(Saved data entries)
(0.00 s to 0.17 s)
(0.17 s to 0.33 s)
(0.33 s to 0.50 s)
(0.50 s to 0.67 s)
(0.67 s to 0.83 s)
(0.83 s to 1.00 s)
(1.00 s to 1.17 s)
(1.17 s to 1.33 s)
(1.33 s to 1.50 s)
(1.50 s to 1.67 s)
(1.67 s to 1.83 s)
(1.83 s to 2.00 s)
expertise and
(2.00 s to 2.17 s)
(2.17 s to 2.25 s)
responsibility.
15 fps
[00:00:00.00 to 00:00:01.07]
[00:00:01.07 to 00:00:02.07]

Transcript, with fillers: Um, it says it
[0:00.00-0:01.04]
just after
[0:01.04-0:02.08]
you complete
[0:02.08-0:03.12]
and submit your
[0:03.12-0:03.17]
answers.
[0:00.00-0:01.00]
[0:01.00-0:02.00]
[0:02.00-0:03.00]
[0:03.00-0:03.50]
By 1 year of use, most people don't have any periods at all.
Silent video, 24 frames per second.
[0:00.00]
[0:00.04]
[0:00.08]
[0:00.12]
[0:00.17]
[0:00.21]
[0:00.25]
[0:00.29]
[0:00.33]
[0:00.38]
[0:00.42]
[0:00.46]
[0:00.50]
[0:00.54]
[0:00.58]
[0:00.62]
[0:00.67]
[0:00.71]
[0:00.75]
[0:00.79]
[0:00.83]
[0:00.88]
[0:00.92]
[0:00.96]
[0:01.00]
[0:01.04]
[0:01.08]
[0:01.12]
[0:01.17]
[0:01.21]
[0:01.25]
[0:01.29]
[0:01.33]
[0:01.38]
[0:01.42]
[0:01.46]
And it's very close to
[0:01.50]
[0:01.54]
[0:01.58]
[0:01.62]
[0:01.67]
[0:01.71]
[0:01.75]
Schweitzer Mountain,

TO DO ::
A verbatim copy of all the records is required. Write it out in full.

EXPECTED OUTPUT ::
(0.00 s to 0.17 s)
(0.17 s to 0.33 s)
(0.33 s to 0.50 s)
(0.50 s to 0.67 s)
(0.67 s to 0.83 s)
(0.83 s to 1.00 s)
(1.00 s to 1.17 s)
(1.17 s to 1.33 s)
(1.33 s to 1.50 s)
(1.50 s to 1.67 s)
(1.67 s to 1.83 s)
(1.83 s to 2.00 s)
expertise and
(2.00 s to 2.17 s)
(2.17 s to 2.25 s)
responsibility.
15 fps
[00:00:00.00 to 00:00:01.07]
[00:00:01.07 to 00:00:02.07]

Transcript, with fillers: Um, it says it
[0:00.00-0:01.04]
just after
[0:01.04-0:02.08]
you complete
[0:02.08-0:03.12]
and submit your
[0:03.12-0:03.17]
answers.
[0:00.00-0:01.00]
[0:01.00-0:02.00]
[0:02.00-0:03.00]
[0:03.00-0:03.50]
By 1 year of use, most people don't have any periods at all.
Silent video, 24 frames per second.
[0:00.00]
[0:00.04]
[0:00.08]
[0:00.12]
[0:00.17]
[0:00.21]
[0:00.25]
[0:00.29]
[0:00.33]
[0:00.38]
[0:00.42]
[0:00.46]
[0:00.50]
[0:00.54]
[0:00.58]
[0:00.62]
[0:00.67]
[0:00.71]
[0:00.75]
[0:00.79]
[0:00.83]
[0:00.88]
[0:00.92]
[0:00.96]
[0:01.00]
[0:01.04]
[0:01.08]
[0:01.12]
[0:01.17]
[0:01.21]
[0:01.25]
[0:01.29]
[0:01.33]
[0:01.38]
[0:01.42]
[0:01.46]
And it's very close to
[0:01.50]
[0:01.54]
[0:01.58]
[0:01.62]
[0:01.67]
[0:01.71]
[0:01.75]
Schweitzer Mountain,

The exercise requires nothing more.